Boardgames are awesome, but they're not always competitive.
I've played a lot of online competitve Dominion, and got to C tier on a community ladder. Dominion is highly modular, ten of the cards you can buy are selected entirely at random to be available to both players, and act like a stage in that sense. In spite of that modularity randomly testing different skills, and that being stacked on top of the game having random mechanics involved, the best player win very consistently.. at least in Bo7 sets, which take a long time but were pretty standard. Bo5 sometimes, but never Bo3. Basically they don't sacrifice any variety for additional competitivity, they just go to a really large sample size.
Before I found out about Dominion, I played Puzzle Strike, which is Sirlin's "competitive version" of Dominion. His online tournaments ran Bo3 sets and a counterpick system that massively centralized game 1 (you could pick cards into play that benefited your character but would have no impact on your foe whenever you lose a game), so I quit Puzzle Strike for Dominion's better balance and more competitve tournament standard.

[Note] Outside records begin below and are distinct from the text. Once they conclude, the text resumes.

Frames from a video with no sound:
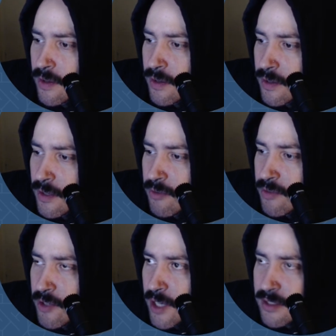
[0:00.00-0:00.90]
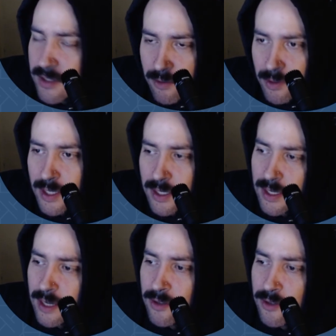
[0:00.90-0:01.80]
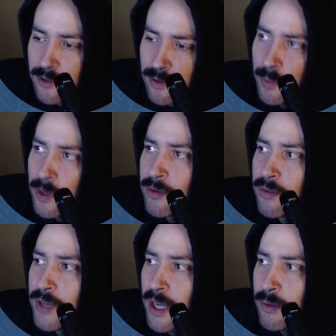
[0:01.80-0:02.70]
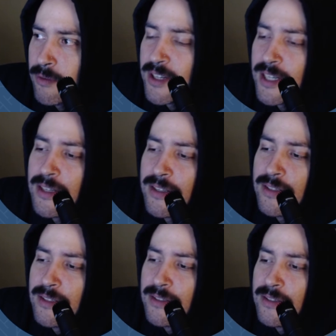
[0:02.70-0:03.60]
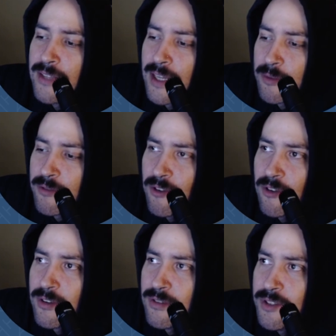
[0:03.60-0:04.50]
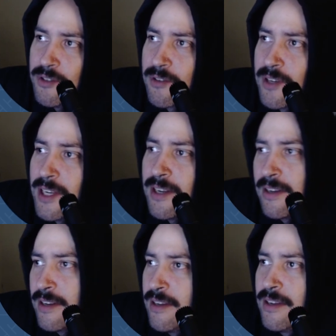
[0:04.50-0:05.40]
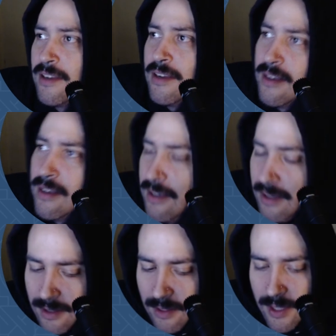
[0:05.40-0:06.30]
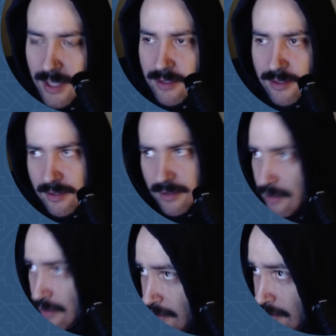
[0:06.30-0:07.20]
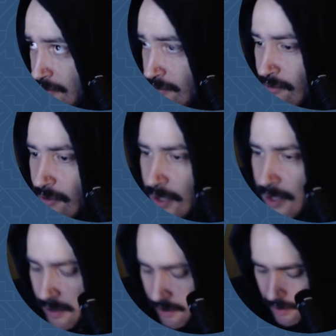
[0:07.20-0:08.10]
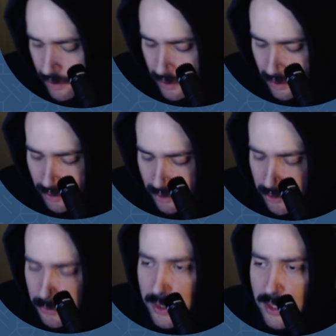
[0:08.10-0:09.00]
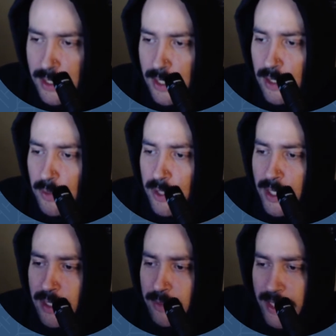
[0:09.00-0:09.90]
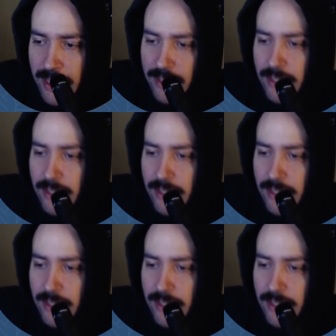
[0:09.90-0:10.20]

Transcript: if you guessed that we're going to download a remote YAML file like before, you are right. Let's run another kubectl apply command.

I've played competitive MtG, which is only modular in ways specific to the players own respective decks. They centralize game 1 a good deal, but they kind of have to, counterpicking cards from sideboard keeps decks that only lose to very specific things in check. But since there's lots of land screw and players winning game 1 and winning the set because time runs out during game 2, that's the least of anyone's worries. The swiss format, constant play, and everyone having a setup keeps people happy with MtG, and people are paying way more $ to play that than they are to play smash.. but dominion might be more relevant to the comparison you're looking for since there's "neutral" modular elements that affect both players.
Smallworld doesn't have a competitive scene but has a more competitive feel than most games I've played. It's mainly about drafting races/power combinations from a list of 6. On turn one, it's often simple and overly straightforward to pick the strongest one. But every time one is taken, the others get 1 point placed on them to incentivize you to take them. By the time you get to the middle of the game, the weak combos have lots of points on them, the strong ones have few, and it's a really tough skill intensive choice to pick the right thing. This mechanic is coupled with the games almost total lack of RNG to make it feel really competitive, and even not so bad in free for alls (though 1v1 is ideal). The funny thing about it is that it's like tier listing: the game, since ranking the options and figuring the number of pts of difference between them is the key.
Warhammer has a pretty competitive scene and I think they have maps so it might be a good choice for inspiration, I don't know much about tabletop games. Dominion's competitive scene barely exists and MTG kinda sucks every competitive minded board gamer in to where most board games don't have a competitive scene because those kinds of people head towards MTG's already existing scene.